▶ TASK DETAILS
Below are lines of records; copy exactly those from the one containing "Video frames at 20" through the one containing "[0:08.00-0:08.80]", leaving the pictures behind.

══ RECORDS TO PROCESS

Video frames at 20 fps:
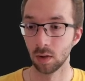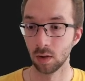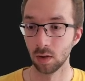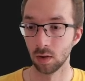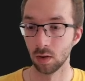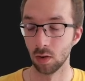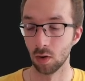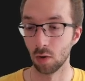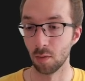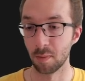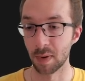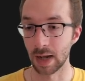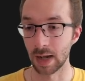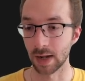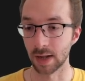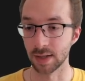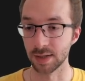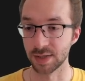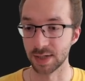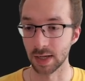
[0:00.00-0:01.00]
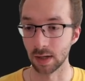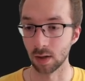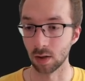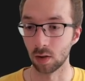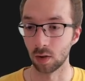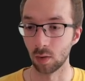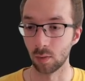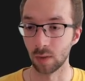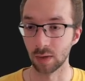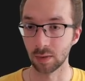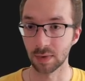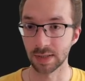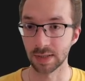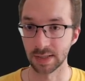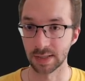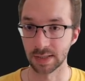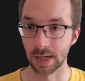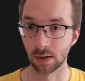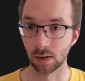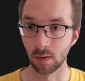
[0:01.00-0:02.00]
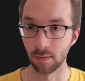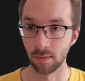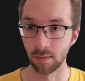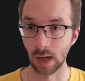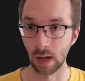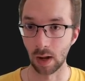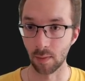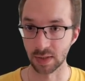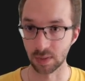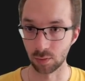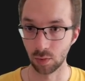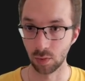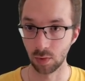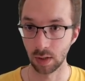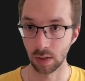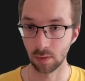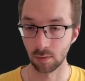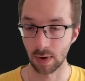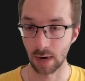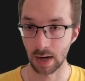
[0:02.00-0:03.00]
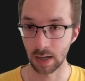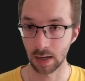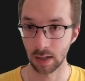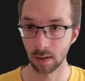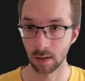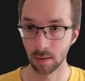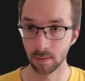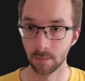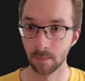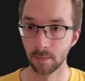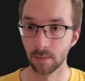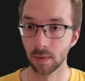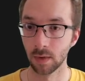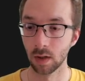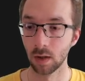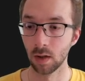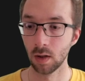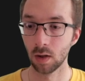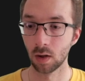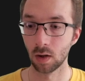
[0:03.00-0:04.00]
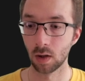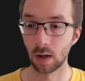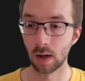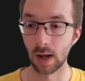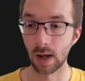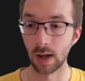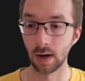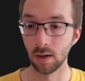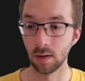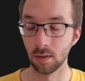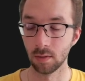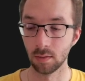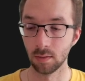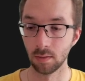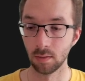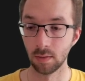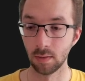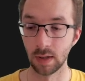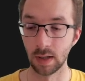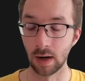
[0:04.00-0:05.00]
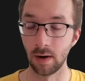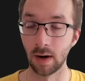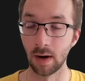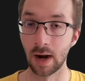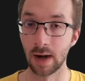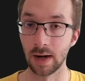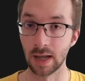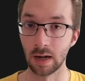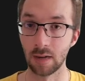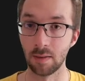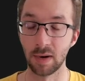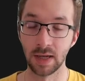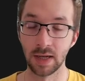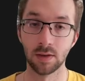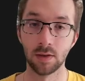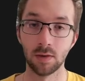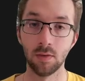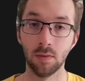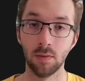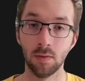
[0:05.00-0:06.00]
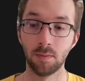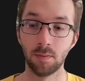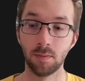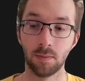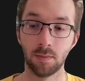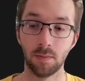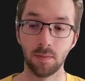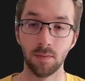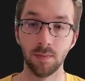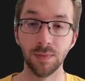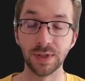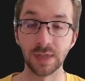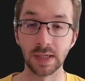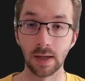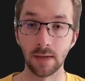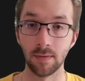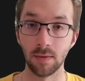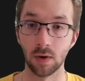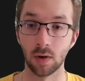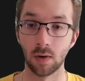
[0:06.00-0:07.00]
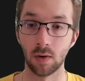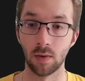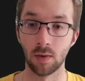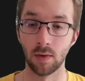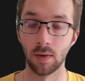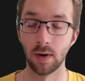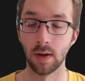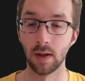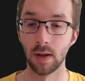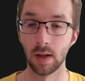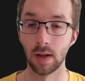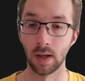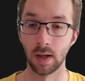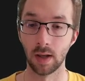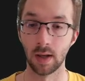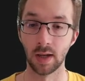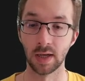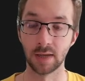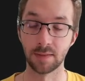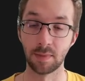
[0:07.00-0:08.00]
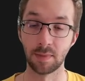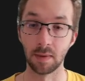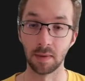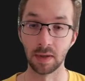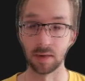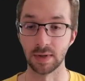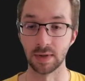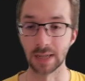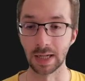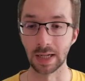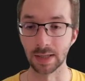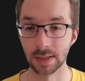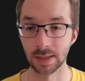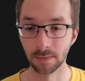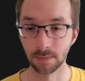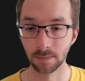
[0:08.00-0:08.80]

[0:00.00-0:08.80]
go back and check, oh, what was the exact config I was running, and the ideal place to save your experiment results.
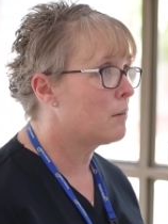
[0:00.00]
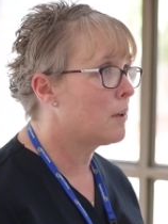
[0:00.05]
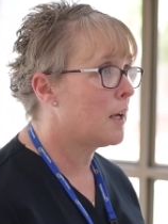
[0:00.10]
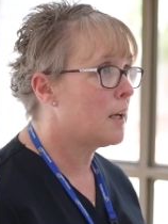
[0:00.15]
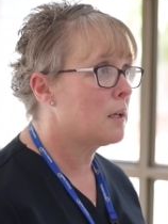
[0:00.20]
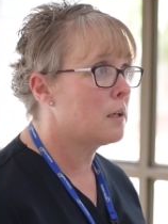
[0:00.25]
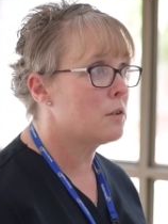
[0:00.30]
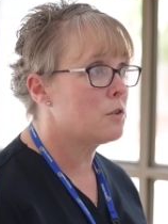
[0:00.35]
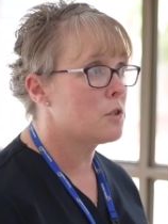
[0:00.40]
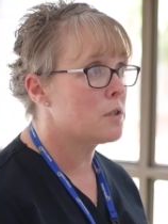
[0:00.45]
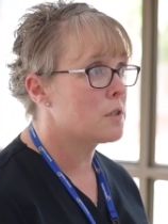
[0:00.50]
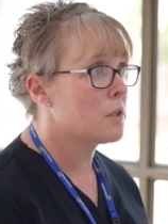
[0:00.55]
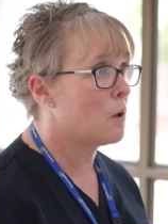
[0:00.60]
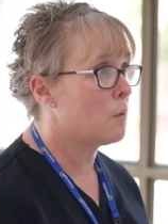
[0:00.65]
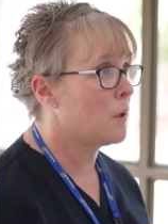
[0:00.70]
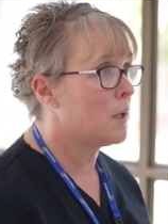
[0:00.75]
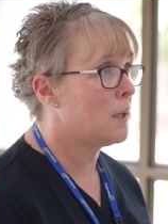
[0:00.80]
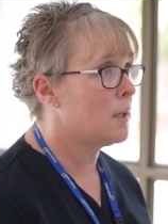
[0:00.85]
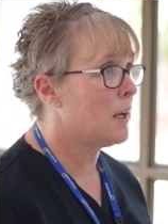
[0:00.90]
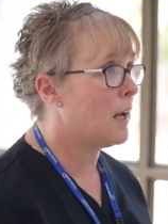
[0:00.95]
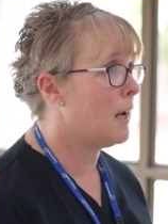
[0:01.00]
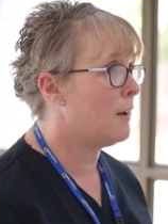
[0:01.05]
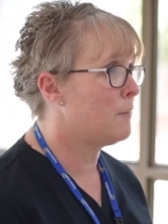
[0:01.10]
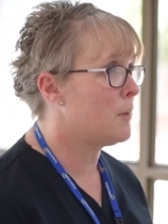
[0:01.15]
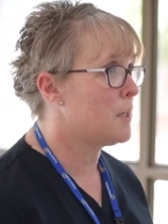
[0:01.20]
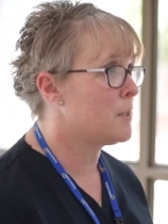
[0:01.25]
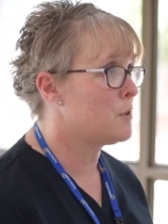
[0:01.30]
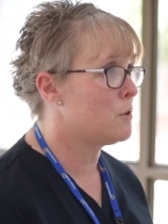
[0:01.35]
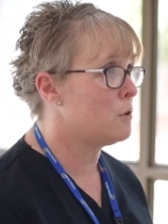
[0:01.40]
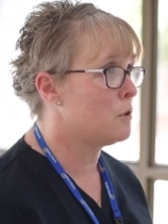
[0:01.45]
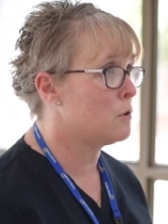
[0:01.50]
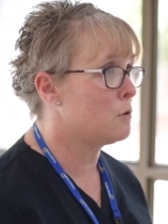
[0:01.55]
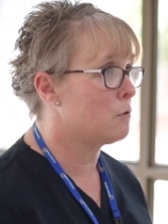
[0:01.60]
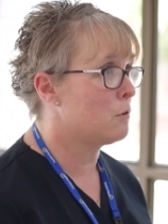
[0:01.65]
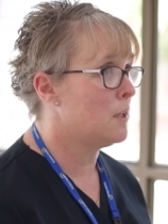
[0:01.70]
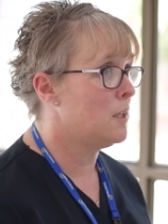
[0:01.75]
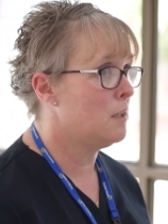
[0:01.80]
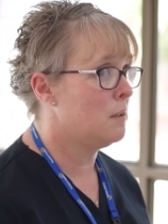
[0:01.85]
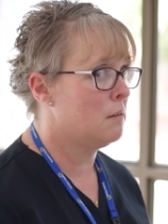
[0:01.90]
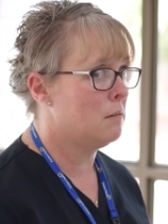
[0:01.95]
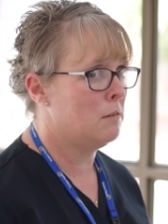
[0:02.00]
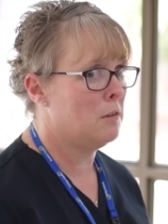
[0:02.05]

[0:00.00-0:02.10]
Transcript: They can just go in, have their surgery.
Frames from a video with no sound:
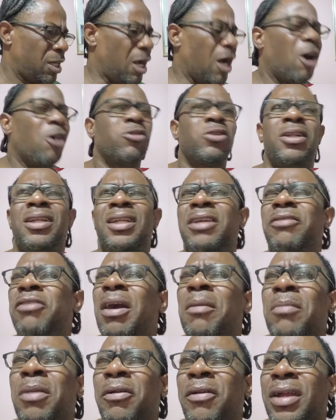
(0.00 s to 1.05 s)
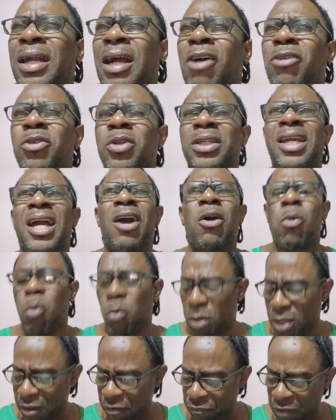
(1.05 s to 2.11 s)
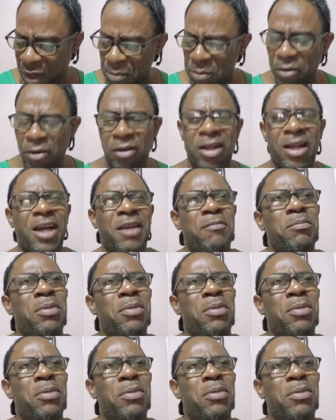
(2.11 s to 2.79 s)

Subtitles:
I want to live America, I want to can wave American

════
══ RECORDS TO PROCESS

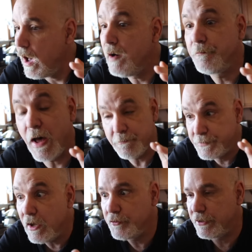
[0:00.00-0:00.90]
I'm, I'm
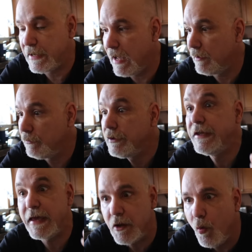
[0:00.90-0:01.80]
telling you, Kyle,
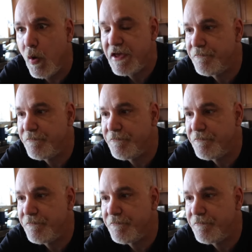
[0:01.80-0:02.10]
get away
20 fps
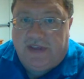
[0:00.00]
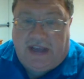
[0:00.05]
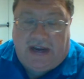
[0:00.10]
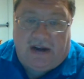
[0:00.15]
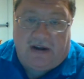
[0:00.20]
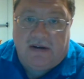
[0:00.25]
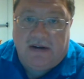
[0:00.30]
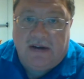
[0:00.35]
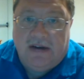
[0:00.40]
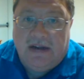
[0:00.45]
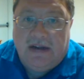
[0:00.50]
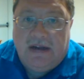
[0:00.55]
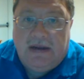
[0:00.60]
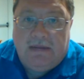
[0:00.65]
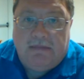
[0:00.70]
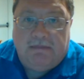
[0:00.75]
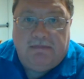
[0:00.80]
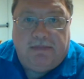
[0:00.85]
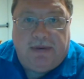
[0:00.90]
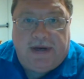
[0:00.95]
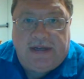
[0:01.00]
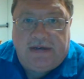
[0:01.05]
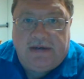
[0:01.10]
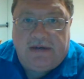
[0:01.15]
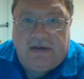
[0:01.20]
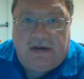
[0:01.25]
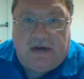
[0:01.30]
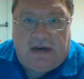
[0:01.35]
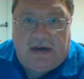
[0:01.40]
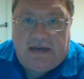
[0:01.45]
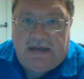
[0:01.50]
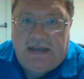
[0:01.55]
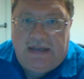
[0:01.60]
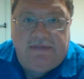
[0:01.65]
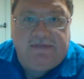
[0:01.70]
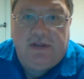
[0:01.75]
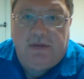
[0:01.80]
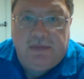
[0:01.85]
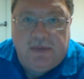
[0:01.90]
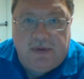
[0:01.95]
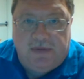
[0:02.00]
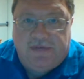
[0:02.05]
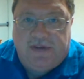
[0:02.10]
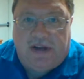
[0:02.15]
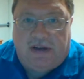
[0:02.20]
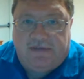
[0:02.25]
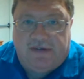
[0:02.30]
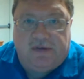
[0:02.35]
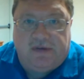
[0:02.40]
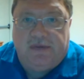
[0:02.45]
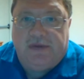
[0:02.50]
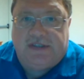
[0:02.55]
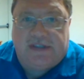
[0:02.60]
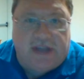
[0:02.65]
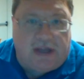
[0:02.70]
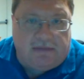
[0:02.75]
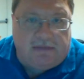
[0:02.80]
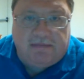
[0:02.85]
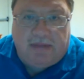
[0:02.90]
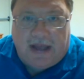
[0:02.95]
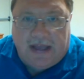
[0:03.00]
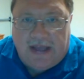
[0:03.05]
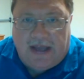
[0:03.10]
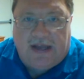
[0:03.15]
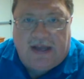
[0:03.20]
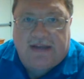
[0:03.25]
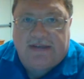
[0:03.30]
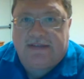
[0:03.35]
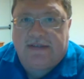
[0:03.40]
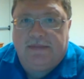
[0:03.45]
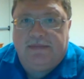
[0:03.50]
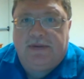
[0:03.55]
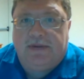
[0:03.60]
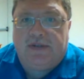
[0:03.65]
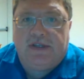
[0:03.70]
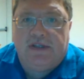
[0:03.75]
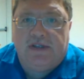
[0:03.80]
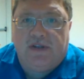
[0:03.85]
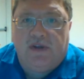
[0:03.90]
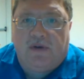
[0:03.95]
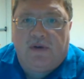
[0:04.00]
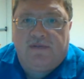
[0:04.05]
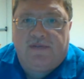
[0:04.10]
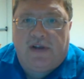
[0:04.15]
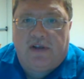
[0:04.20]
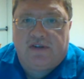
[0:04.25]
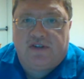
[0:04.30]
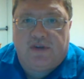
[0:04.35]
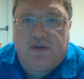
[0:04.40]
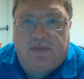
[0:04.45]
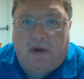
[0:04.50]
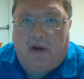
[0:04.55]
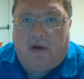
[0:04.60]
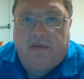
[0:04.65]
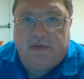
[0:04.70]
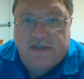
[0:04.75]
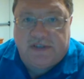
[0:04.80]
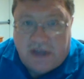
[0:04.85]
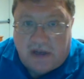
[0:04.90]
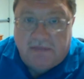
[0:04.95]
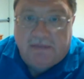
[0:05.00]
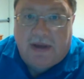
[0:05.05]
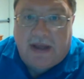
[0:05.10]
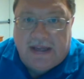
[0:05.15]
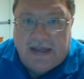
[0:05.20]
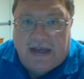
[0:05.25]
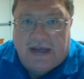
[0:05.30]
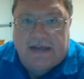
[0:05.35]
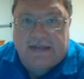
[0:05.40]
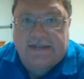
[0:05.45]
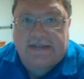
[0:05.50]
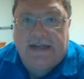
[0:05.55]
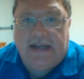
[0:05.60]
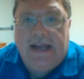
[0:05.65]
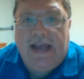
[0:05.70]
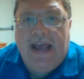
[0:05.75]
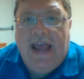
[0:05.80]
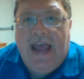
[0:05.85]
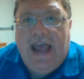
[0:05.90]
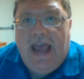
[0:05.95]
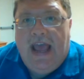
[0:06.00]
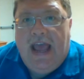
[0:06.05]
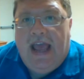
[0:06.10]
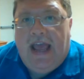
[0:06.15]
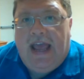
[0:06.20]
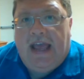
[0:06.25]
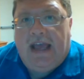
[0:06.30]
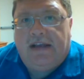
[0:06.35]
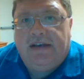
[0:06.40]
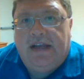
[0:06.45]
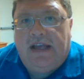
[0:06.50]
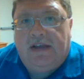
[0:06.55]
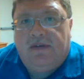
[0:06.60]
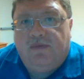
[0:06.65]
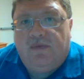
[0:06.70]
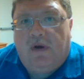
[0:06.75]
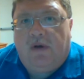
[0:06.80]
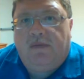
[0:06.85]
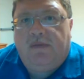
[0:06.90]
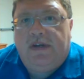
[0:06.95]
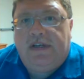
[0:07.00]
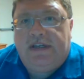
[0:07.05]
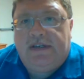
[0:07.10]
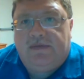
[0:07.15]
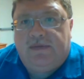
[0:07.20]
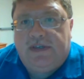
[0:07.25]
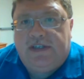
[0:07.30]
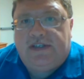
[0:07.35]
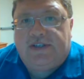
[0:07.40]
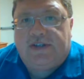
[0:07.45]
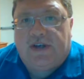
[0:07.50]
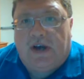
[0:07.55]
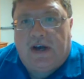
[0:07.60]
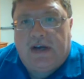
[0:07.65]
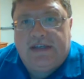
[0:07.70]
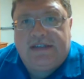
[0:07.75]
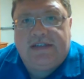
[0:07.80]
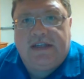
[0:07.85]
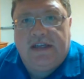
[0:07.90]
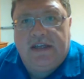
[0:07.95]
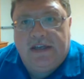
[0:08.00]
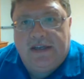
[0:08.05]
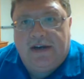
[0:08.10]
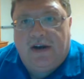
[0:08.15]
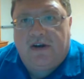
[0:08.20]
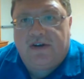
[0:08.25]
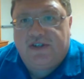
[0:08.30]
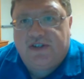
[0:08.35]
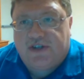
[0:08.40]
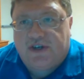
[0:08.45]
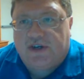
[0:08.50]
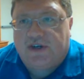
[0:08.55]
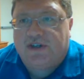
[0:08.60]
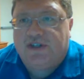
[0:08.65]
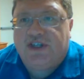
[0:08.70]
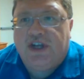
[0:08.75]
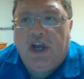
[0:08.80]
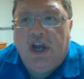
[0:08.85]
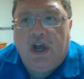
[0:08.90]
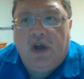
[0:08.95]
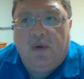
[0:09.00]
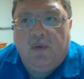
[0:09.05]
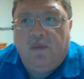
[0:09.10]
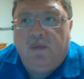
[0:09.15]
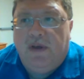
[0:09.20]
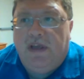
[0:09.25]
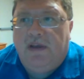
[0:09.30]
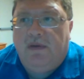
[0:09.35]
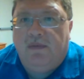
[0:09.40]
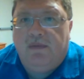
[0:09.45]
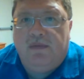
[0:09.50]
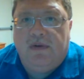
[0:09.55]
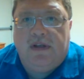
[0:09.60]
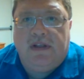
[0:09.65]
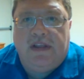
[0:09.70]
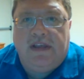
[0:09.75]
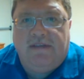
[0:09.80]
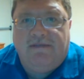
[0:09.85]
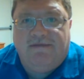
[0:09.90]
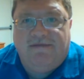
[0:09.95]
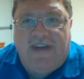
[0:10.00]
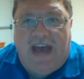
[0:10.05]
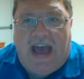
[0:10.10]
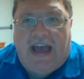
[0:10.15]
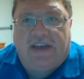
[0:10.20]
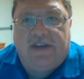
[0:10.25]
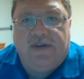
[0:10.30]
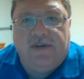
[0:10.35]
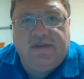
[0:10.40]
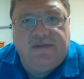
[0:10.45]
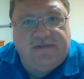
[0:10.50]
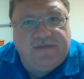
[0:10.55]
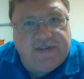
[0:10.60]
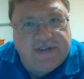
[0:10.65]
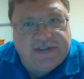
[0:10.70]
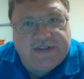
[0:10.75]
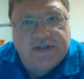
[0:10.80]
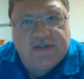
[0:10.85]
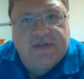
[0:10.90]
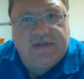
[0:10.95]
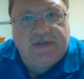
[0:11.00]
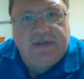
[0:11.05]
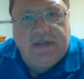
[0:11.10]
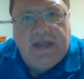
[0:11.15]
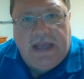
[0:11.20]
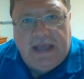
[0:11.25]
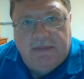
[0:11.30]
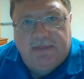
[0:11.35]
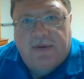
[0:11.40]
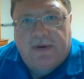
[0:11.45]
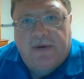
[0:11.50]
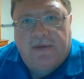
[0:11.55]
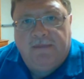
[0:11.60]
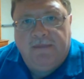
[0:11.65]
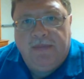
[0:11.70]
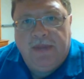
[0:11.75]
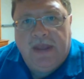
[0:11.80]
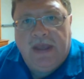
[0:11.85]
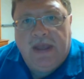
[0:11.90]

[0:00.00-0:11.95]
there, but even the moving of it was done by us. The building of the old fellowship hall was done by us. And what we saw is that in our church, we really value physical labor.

════
══ RECORDS TO PROCESS

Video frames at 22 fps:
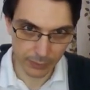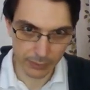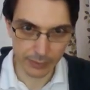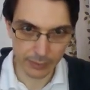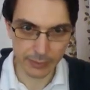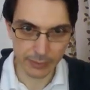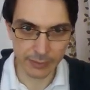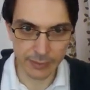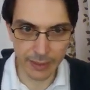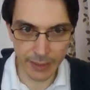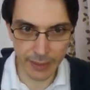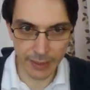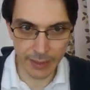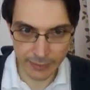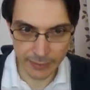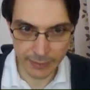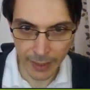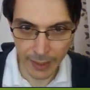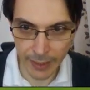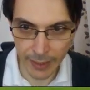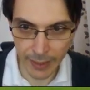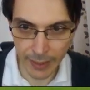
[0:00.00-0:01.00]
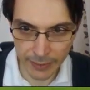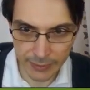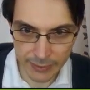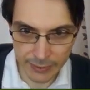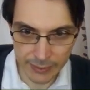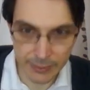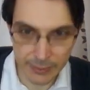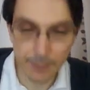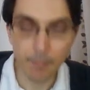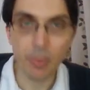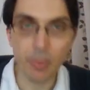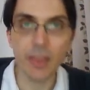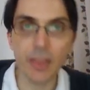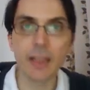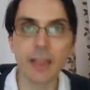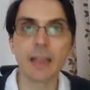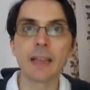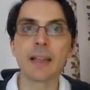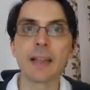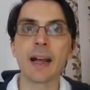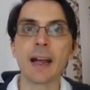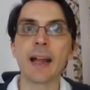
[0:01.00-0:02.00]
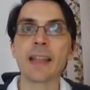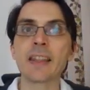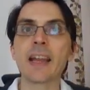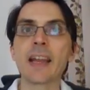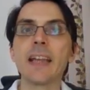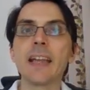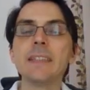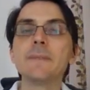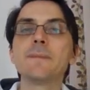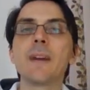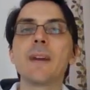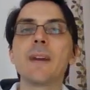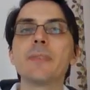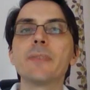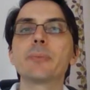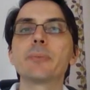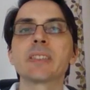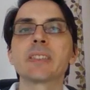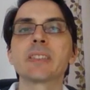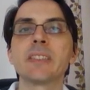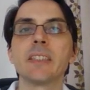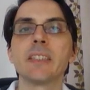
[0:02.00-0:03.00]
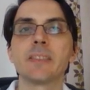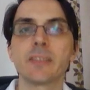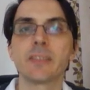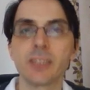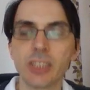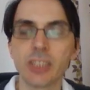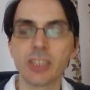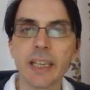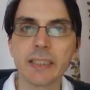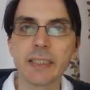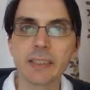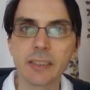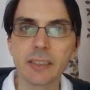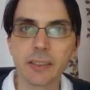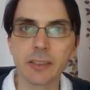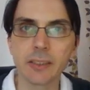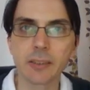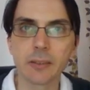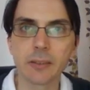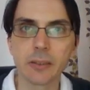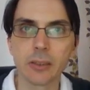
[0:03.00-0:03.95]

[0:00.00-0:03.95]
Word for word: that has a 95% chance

════

▶ WRITTEN SOLUTION
Video frames at 20 fps:
[0:00.00-0:01.00]
[0:01.00-0:02.00]
[0:02.00-0:03.00]
[0:03.00-0:04.00]
[0:04.00-0:05.00]
[0:05.00-0:06.00]
[0:06.00-0:07.00]
[0:07.00-0:08.00]
[0:08.00-0:08.80]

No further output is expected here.